Он негромко, но весьма раздраженно выругался, словно дождь, потеря платка и промокшая голова были результатом чьих-то происков.
Мостовую покрывал тонкий слой грязи; липкая гадость чавкала под каблуками, а холод усиленно старался забраться ему под воротник. Джеймсу Таггерту не хотелось куда-то идти, но не хотелось и останавливаться. Впрочем, идти ему было некуда.
Покинув кабинет после собрания Правления, он вдруг понял, что больше у него нет никаких дел, впереди долгий, тягостный вечер, и никто не поможет ему скоротать его. Передовицы газет провозглашали триумф «Линии Джона Голта»,
о чем весь вчерашний вечер вопило радио. Заголовки растянули название «Таггерт Трансконтинентал» на целый разворот, и он с улыбкой принимал поздравления. Он улыбался, сидя во главе длинного стола на заседании правления, пока директора рассказывали о головокружительном взлете акций компании «Таггерт» на бирже и осторожно упрашивали показать письменное соглашение между ним и его сестрой — просто так, на всякий случай — а потом говорили, что документ вполне законен и является весьма убедительным доказательством того, что теперь Дагни придется немедленно покинуть «Таггерт Трансконтинентал»; затем они обсуждали перспективы, сулящие блестящее будущее, и признавали, что компания в неоплатном долгу перед Джеймсом Таггертом.Все совещание Джеймс просидел, мечтая лишь о том, чтобы оно поскорее закончилось, и он мог бы пойти домой.

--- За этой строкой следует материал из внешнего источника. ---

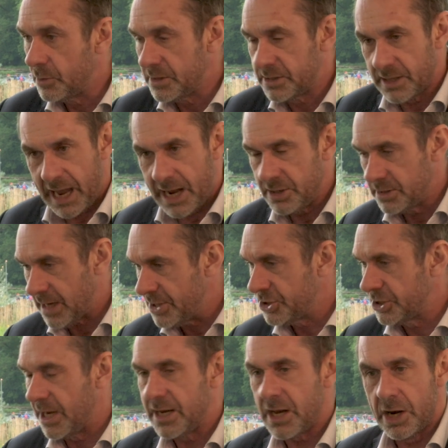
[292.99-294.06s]
we need to
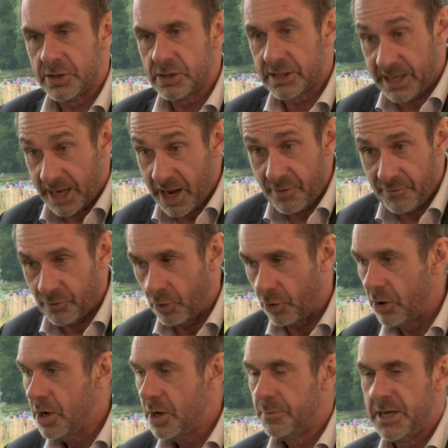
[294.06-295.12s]
educate and care
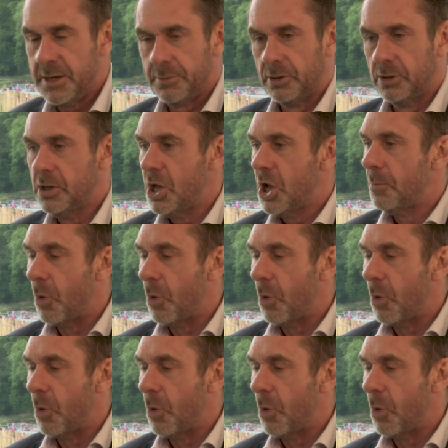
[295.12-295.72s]
for people.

Только оказавшись на улице, он понял, что именно домой-то его и не тянет. Одиночество пугало его, однако идти было просто некуда.
Джим не хотел никого видеть. Он внимательно следил за глазами членов правления, повествовавших о его величии: лукавыми, масляными глазами, в которых легко читалось презрение к нему, и что самое страшное — к самим себе.
Он брел, повесив голову, и иглы дождя то и дело кололи ему шею. Всякий раз, проходя мимо газетного киоска, он отворачивался. Газеты настойчиво трубили о триумфе «Линии Джона Голта»
и упорно повторяли имя, которое он не желал слышать: Рагнар Даннескъёлд. Направлявшийся в Народную Республику Норвегия корабль с экстренным грузом инструментов прошлой ночью был захвачен Даннескъёлдом. Сообщение это, непонятно почему, воспринималось Джеймсом как личное оскорбление. И в чувстве этом крылось нечто общее с тем, что он испытывал к «Линии Джона Голта».